1: Background
1. Tell stories
A few days ago, a friend came to me and said that the memory of his production program was exploding. He asked me to help find out what was going on. The simplest and most crude way is to ask my friend to grab a dump when the memory is exploding and take a look. You probably know what's going on.
2: Windbg analysis
1. Who ate the memory?
This issue cannot be said enough, be sure to see clearly how this program can be personalized and developed using !address -summary
commands.
0:000> !address -summary
--- Usage Summary ---------------- RgnCount ----------- Total Size -------- %ofBusy %ofTotal
Free 255 7dfb`064e1000 ( 125.981 TB) 98.42%
<unknown> 529 204`d53ac000 ( 2.019 TB) 99.97% 1.58%
Heap 889 0`170f0000 ( 368.938 MB) 0.02% 0.00%
Image 1214 0`07a9a000 ( 122.602 MB) 0.01% 0.00%
Stack 192 0`05980000 ( 89.500 MB) 0.00% 0.00%
Other 10 0`001d8000 ( 1.844 MB) 0.00% 0.00%
TEB 64 0`00080000 ( 512.000 kB) 0.00% 0.00%
PEB 1 0`00001000 ( 4.000 kB) 0.00% 0.00%
--- State Summary ---------------- RgnCount ----------- Total Size -------- %ofBusy %ofTotal
MEM_FREE 255 7dfb`064e1000 ( 125.981 TB) 98.42%
MEM_RESERVE 709 204`43eab000 ( 2.017 TB) 99.86% 1.58%
MEM_COMMIT 2190 0`b5c64000 ( 2.840 GB) 0.14% 0.00%
Judging from the hexagram, the process memory is only 2.84G
small. Strictly speaking, it is not too much. Maybe my friend is a little impatient. From the above unknown
indicators, it is likely that the managed heap is skyrocketing. Continue to use and observe !eeheap -gc
the managed heap.
0:000> !eeheap -gc
========================================
Number of GC Heaps: 4
----------------------------------------
Heap 0 (000001d0adf50a20)
generation 0 starts at 1d0b3fad350
generation 1 starts at 1d0b3f9be88
generation 2 starts at 1d0ae5d1000
ephemeral segment allocation context: none
Small object heap
segment begin allocated committed allocated size committed size
01d0ae5d0000 01d0ae5d1000 01d0b4046258 01d0b48ac000 0x5a75258 (94851672) 0x62dc000 (103661568)
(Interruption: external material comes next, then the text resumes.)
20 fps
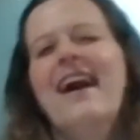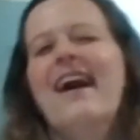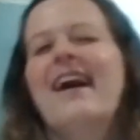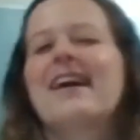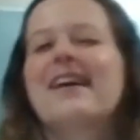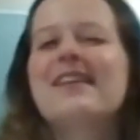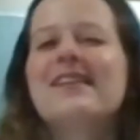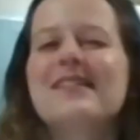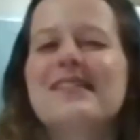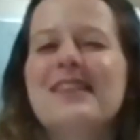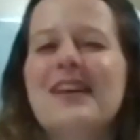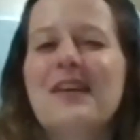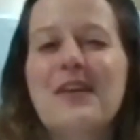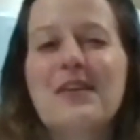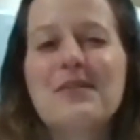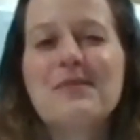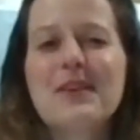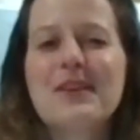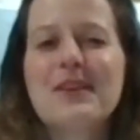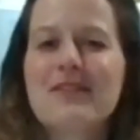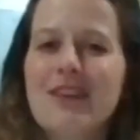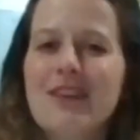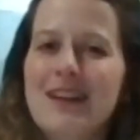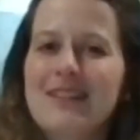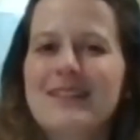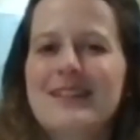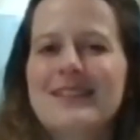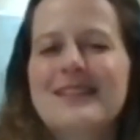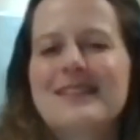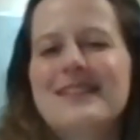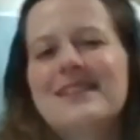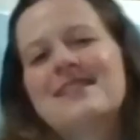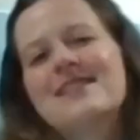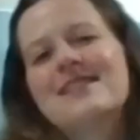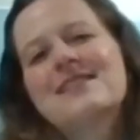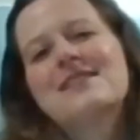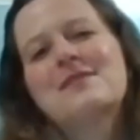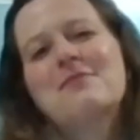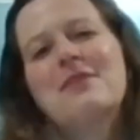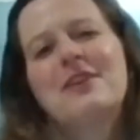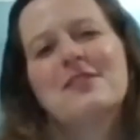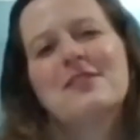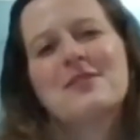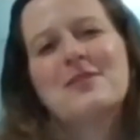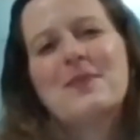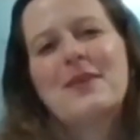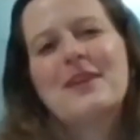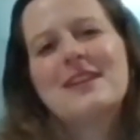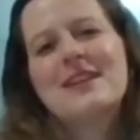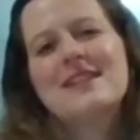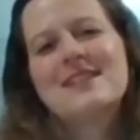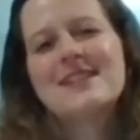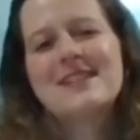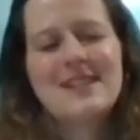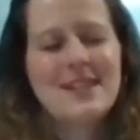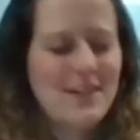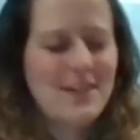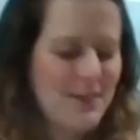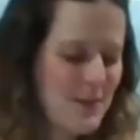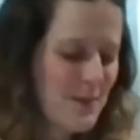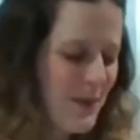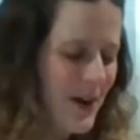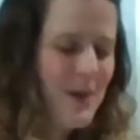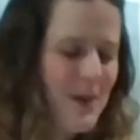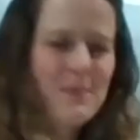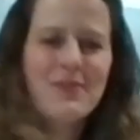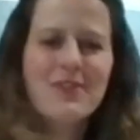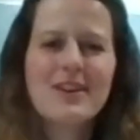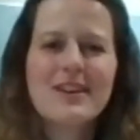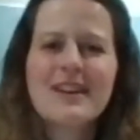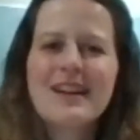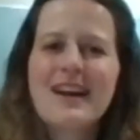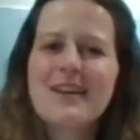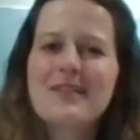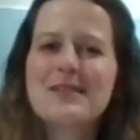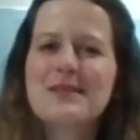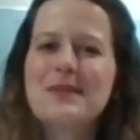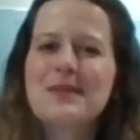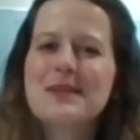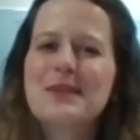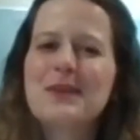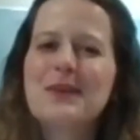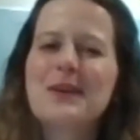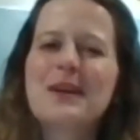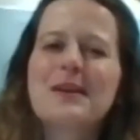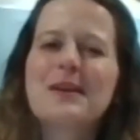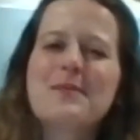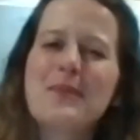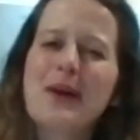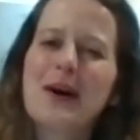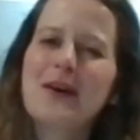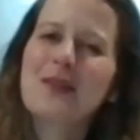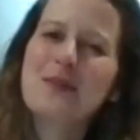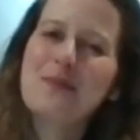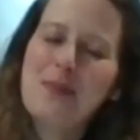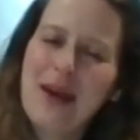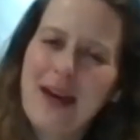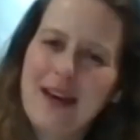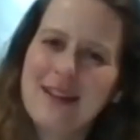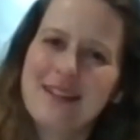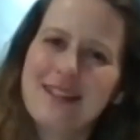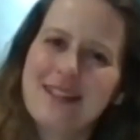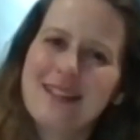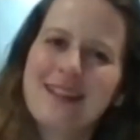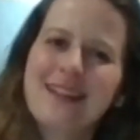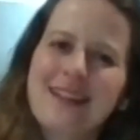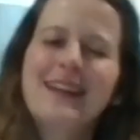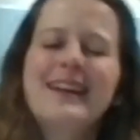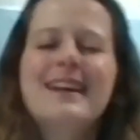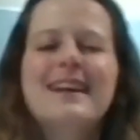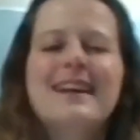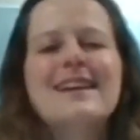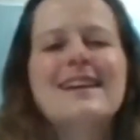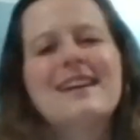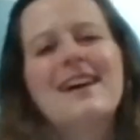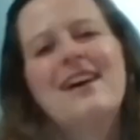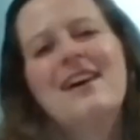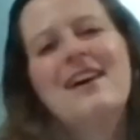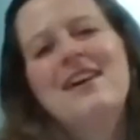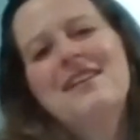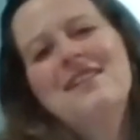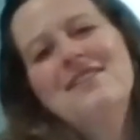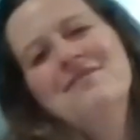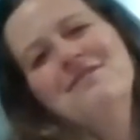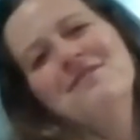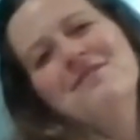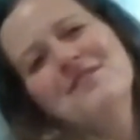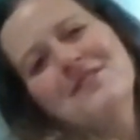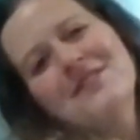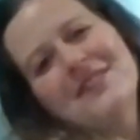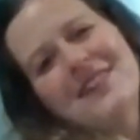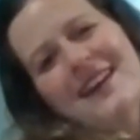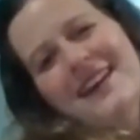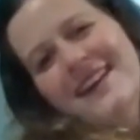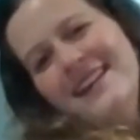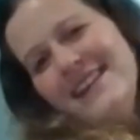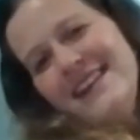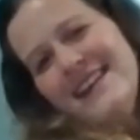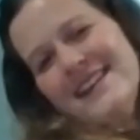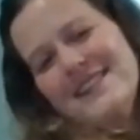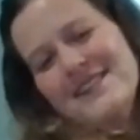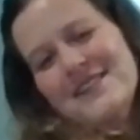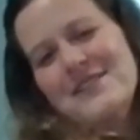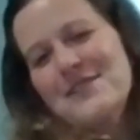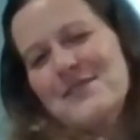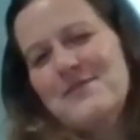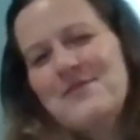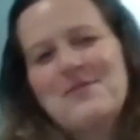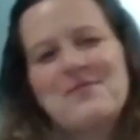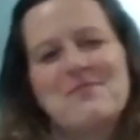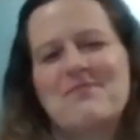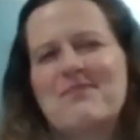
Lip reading: I can't say I've been great at it this month, but it just seems appropriate now to be talking about the bed at the end of,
Large object heap starts at 1d4ae5d1000
segment begin allocated committed allocated size committed size
01d4ae5d0000 01d4ae5d1000 01d4b6d0c4e8 01d4b6d2d000 0x873b4e8 (141800680) 0x875d000 (141938688)
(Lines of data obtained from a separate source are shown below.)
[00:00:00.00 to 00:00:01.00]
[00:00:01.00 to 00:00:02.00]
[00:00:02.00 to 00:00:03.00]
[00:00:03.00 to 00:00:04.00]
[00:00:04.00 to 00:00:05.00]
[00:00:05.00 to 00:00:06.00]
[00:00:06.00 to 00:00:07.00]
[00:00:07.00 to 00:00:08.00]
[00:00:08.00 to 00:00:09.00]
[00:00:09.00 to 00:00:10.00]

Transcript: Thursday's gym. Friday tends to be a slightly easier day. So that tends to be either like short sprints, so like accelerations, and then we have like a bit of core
Pinned object heap starts at 1d4ee5d1000
segment begin allocated committed allocated size committed size
01d4ee5d0000 01d4ee5d1000 01d4ee5e4f08 01d4ee5f2000 0x13f08 (81672) 0x22000 (139264)
------------------------------
...
Heap 3 (000001d0ae4fd000)
generation 0 starts at 1d3b26929e0
generation 1 starts at 1d3b2687ad8
generation 2 starts at 1d3ae5d1000
ephemeral segment allocation context: none
Small object heap
segment begin allocated committed allocated size committed size
01d3ae5d0000 01d3ae5d1000 01d4179a5980 01d418021000 0x693d4980 (1765624192) 0x69a51000 (1772425216)
Large object heap starts at 1d4de5d1000
segment begin allocated committed allocated size committed size
01d4de5d0000 01d4de5d1000 01d4df8836d8 01d4df884000 0x12b26d8 (19605208) 0x12b4000 (19611648)
Pinned object heap starts at 1d51e5d1000
segment begin allocated committed allocated size committed size
01d51e5d0000 01d51e5d1000 01d51e5dd7e0 01d51e5e2000 0xc7e0 (51168) 0x12000 (73728)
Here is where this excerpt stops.